» What the exercise asks
Could you please reproduce the entries exactly, leaving out any pictures?

== Source material ==

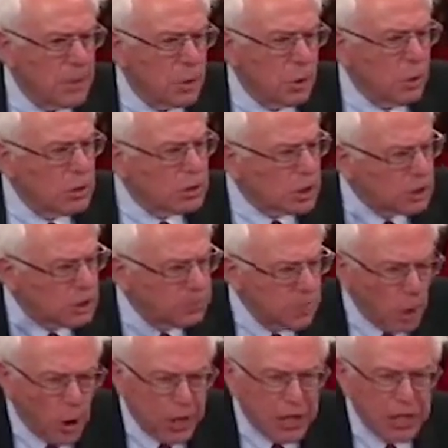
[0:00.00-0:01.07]
who has
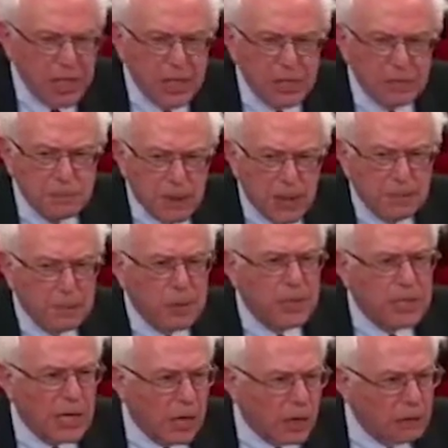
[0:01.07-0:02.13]
exploited his people
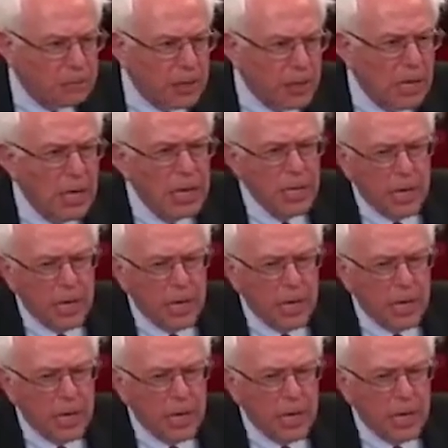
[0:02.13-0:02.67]
terribly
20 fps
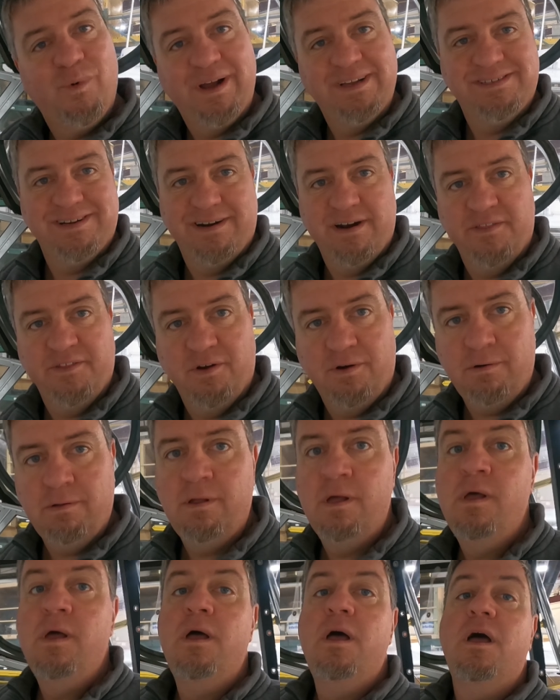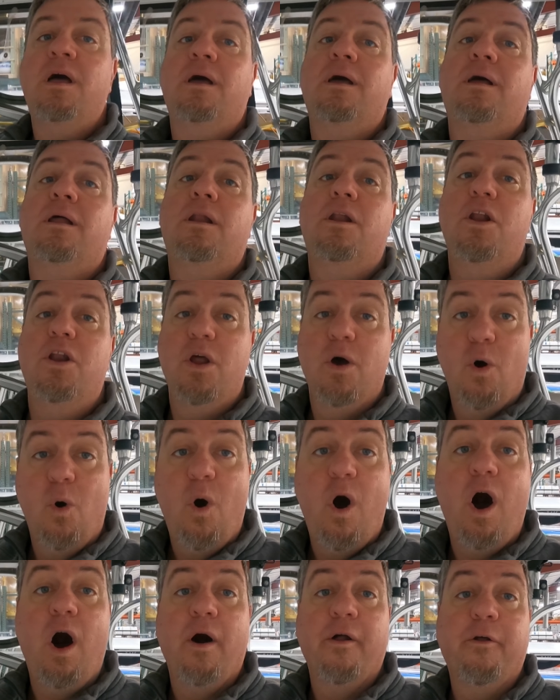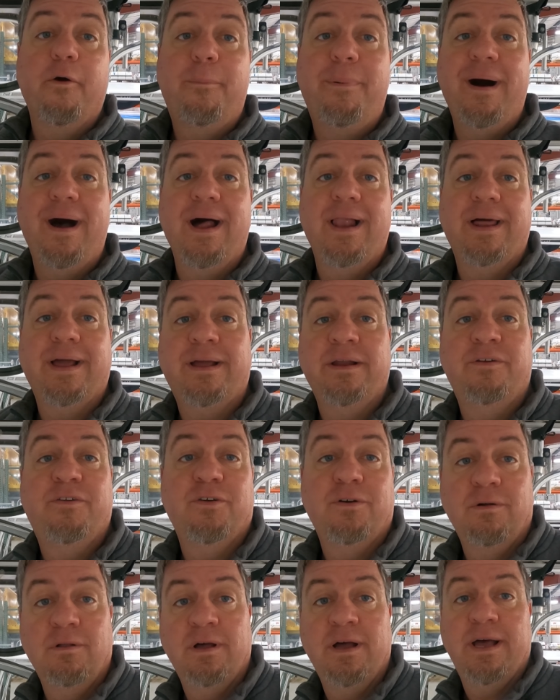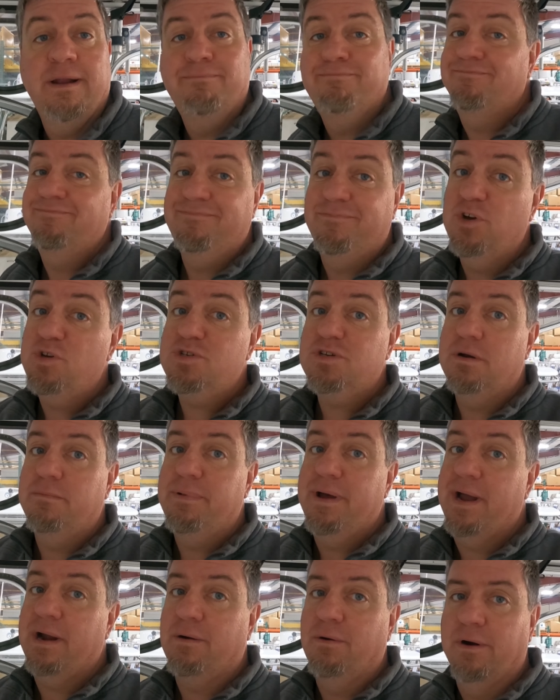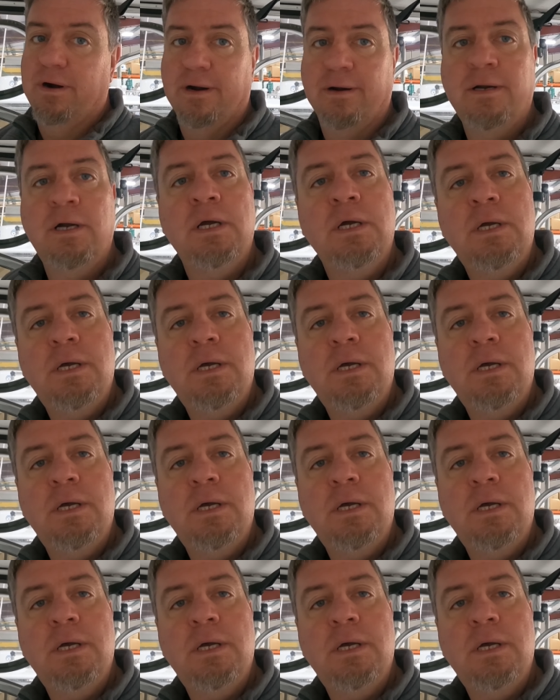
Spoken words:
Why is there another hole? No autopilot control head. Those are on back order.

===

» Reply
[0:00.00-0:01.07]
who has
[0:01.07-0:02.13]
exploited his people
[0:02.13-0:02.67]
terribly
20 fps
Spoken words:
Why is there another hole? No autopilot control head. Those are on back order.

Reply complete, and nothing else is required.